We return. I am quite ravenous, and there is nashta laid out in the hotel which includes some very good looking bhajiyas.

"Don't even think about it", Missus says

"But I'm hungry!"

"Aww. Here, you can have these nutritive biscuits"

There must be hundreds of differences between a nutritive biscuit and a piece of cardboard but I can't spot a single one. Still, I AM hungry and it's either eat this or starve, and starving is not one of my super-powers, which is one of the major differences between me and Mahatma Gandhi. (The other difference, as missus will obligingly tell you, is the inability to be consistently truthful). But I digress.

We find ourselves in the lobby and the astrologer is still there, looking wise, Our friends go over and chat him up. Missus and I decide to stroll around in the garden, which is looking awfully romantic by the light of the moon. We hold hands and reflect on the beauty of this place and how silent it is, compared to Bombay. "To be fair, a heavy metal concert would be silent compared to Bombay" I observe. Missus nods sagely in agreement. We're still strolling around when missus hears someone calling out her name. She looks around and sees our friends beckoning her to come on over and meet the astrologer. Missus is quite anti-astrologer and this promises to be fun. I tag along

The astrologer takes a good look at missus' palm, asks for her date of birth and does some sophisticated calculations using his fingers. Actually, I've always wondered about the nature of astrological mathematics which I've been told since childhood is really sophisticated and complex, but which nevertheless yields itself to computation using one's fingers. How cool it would be, I find myself reflecting occasionally, if legendary badass mathematicians did their stuff the same way. Imagine Euler calculating carefully on his fingers and concluding that e power i pi equals minus one, or Godel checking and rechecking using the fingers of both hands, before observing that an effectively generated theory capable of expressing elementary arithmetic cannot be both consistent and complete.

There, I wander off again. Sorry. Where was I? Ah, yes. The astrologer, presently having completed his computations, tells missus that she has wonderful children who love her deeply and will take very good care of her. Missus smiles. Encouraged, the astrologer continues. "Your husband is a gem of a man". Missus, to her credit, remains poker faced. "He is a pillar of strength in your life" Still poker faced.
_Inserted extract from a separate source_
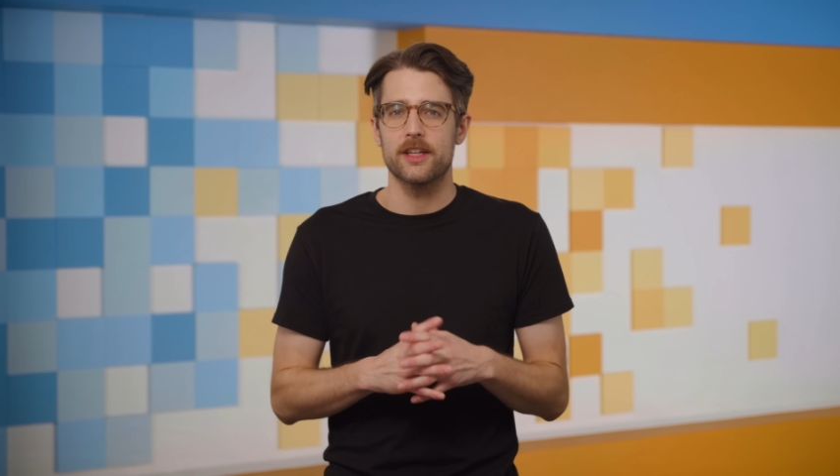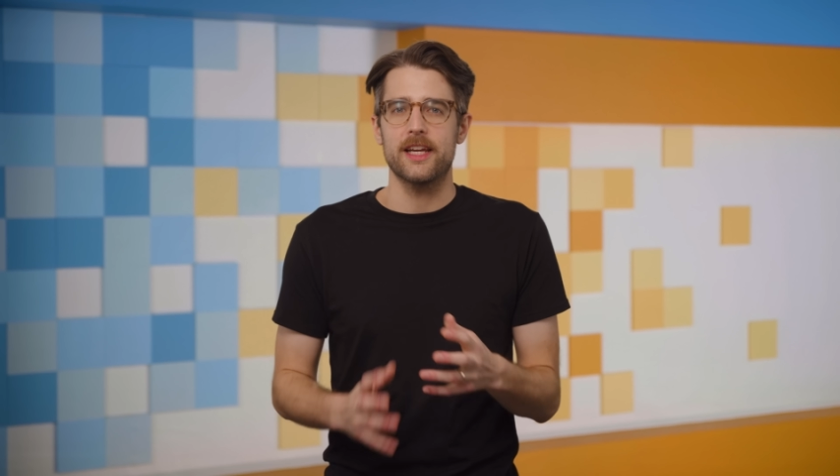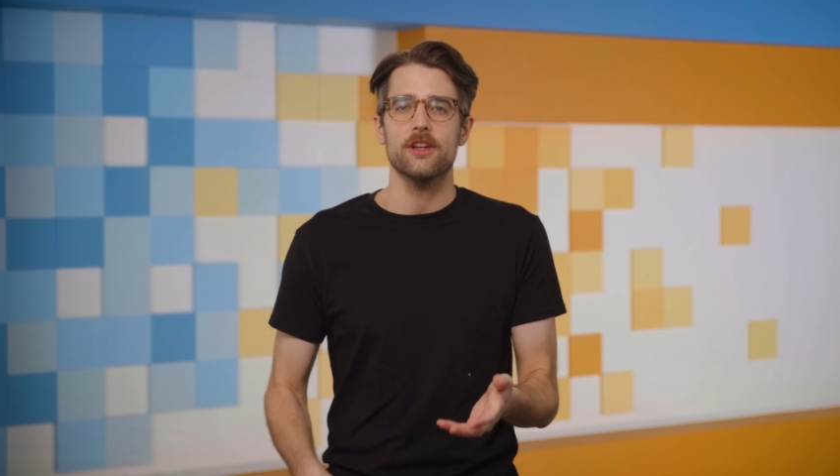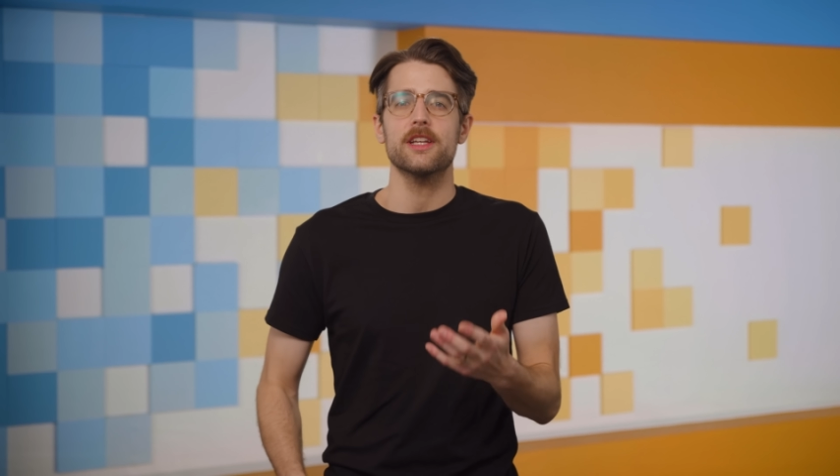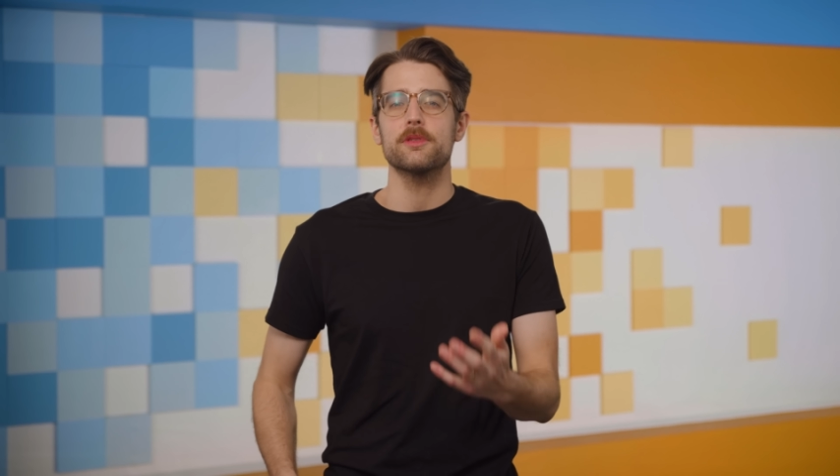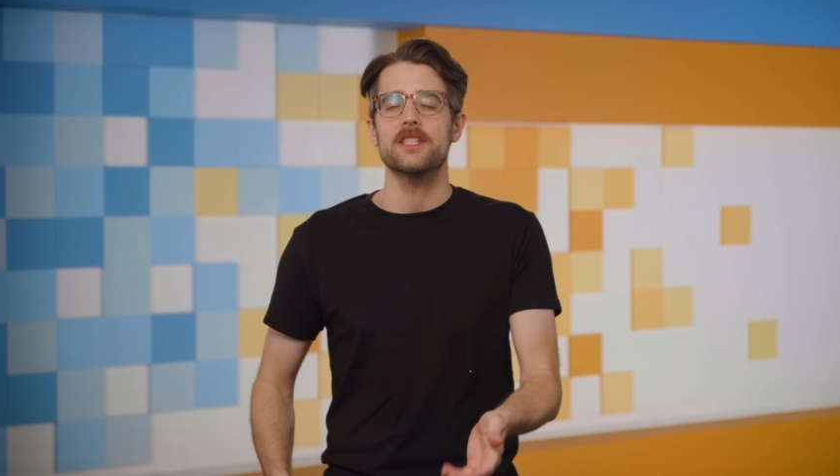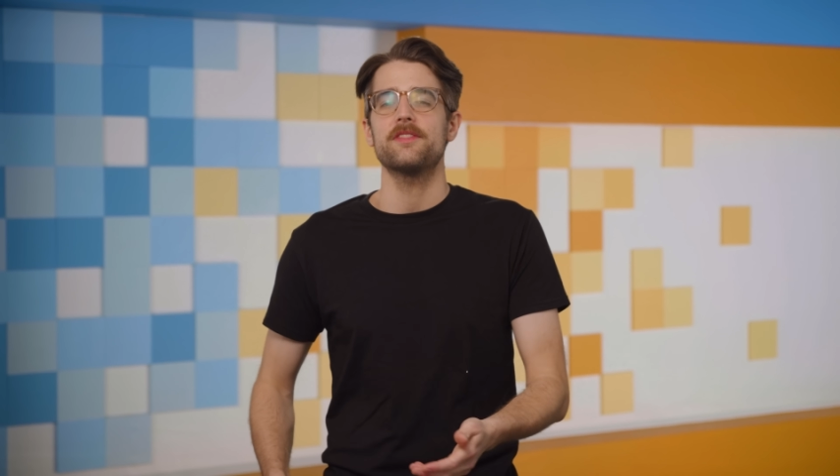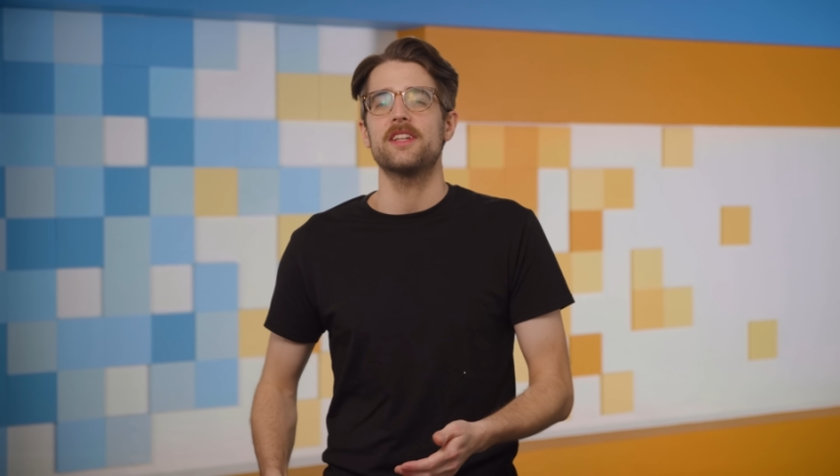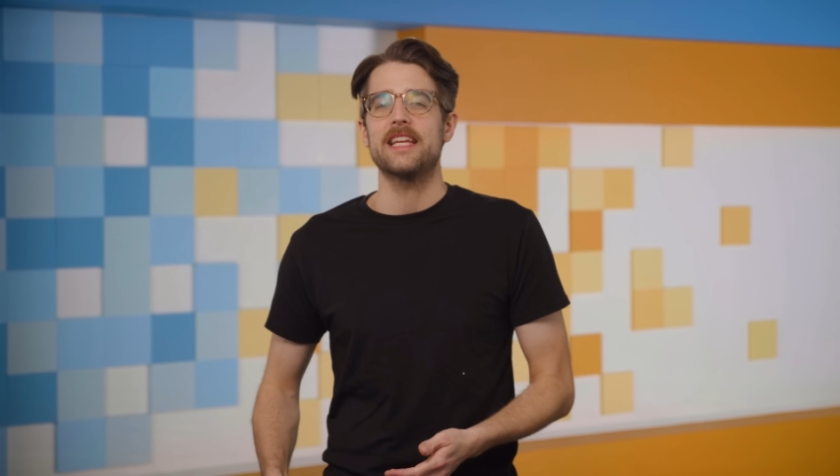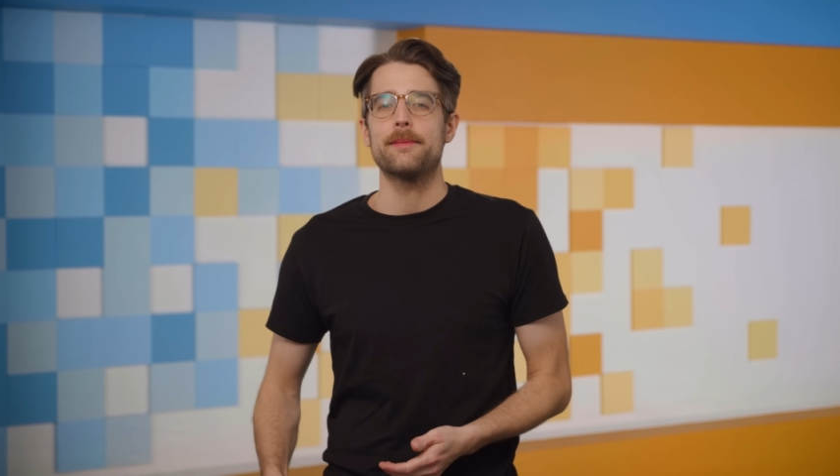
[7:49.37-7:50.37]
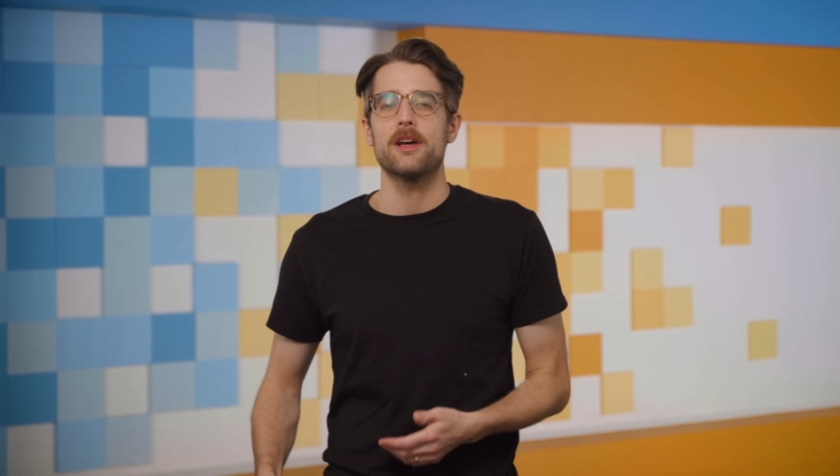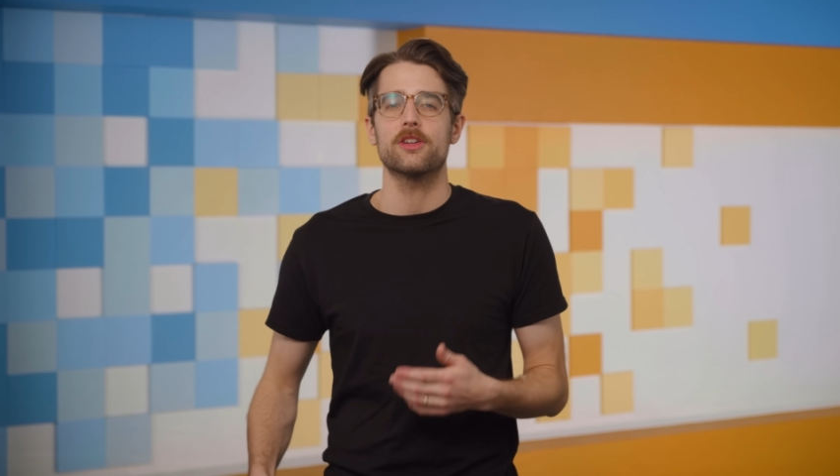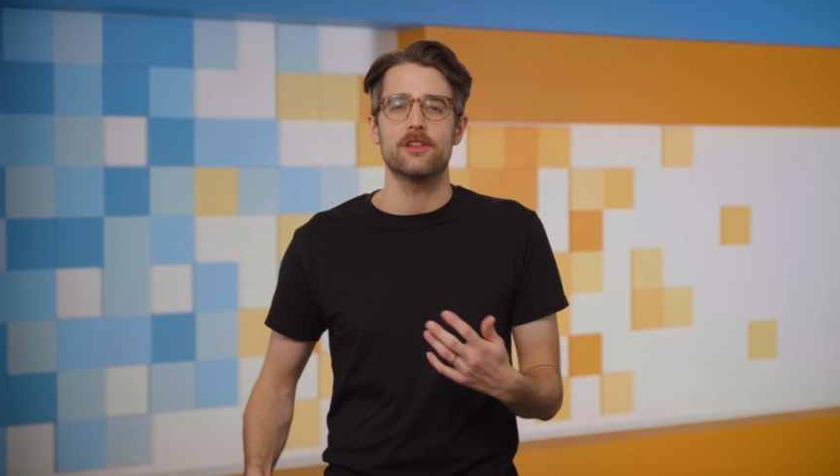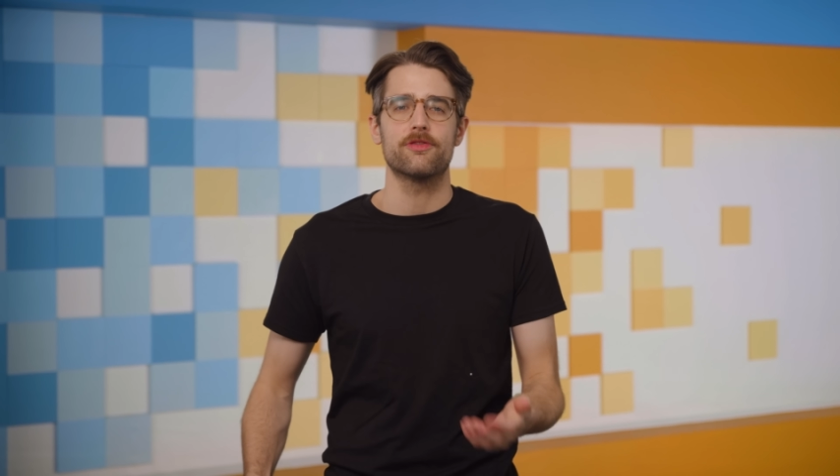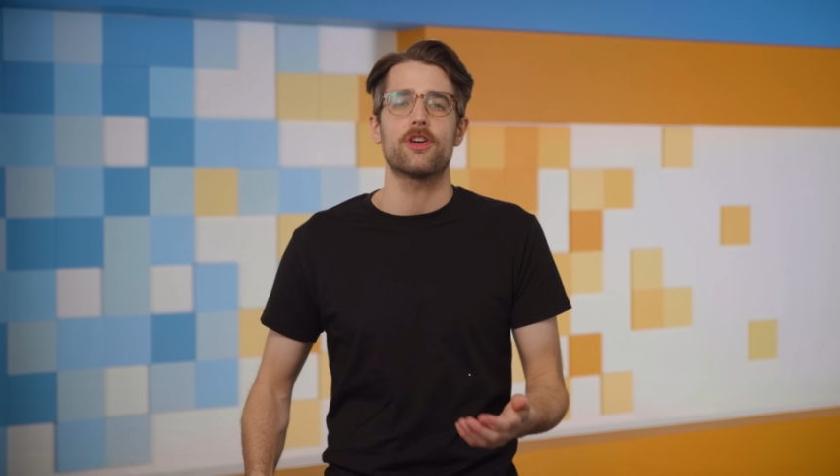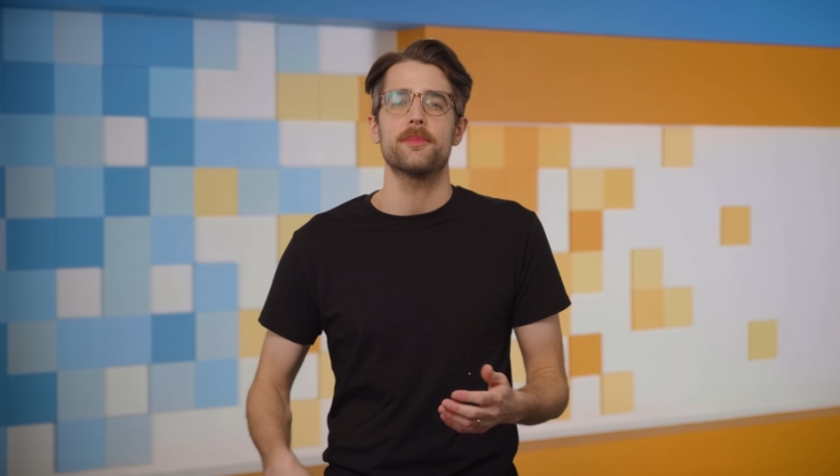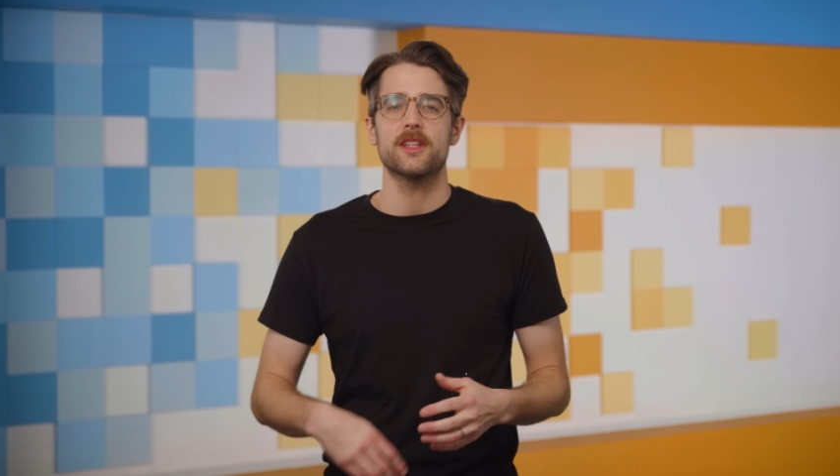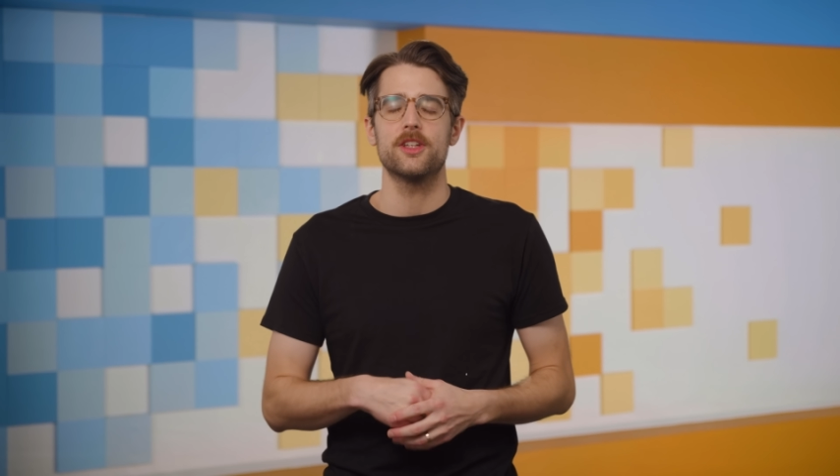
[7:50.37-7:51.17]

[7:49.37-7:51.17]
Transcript: Geerling received an email confirming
Red Indian Chiefs could take her correspondence course. "Your marriage is happy and will remain so for a very long time". And then, without warning "Your husband is indeed your god. You must touch his feet every morning". Missus gets a severe case of the giggles. The astrologer looks a little miffed. Missus controls herself and makes her impassive face again, but the magic is gone. The astrologer makes some general sounding predictions. We cross his palm with silver and push off to the dinner buffet.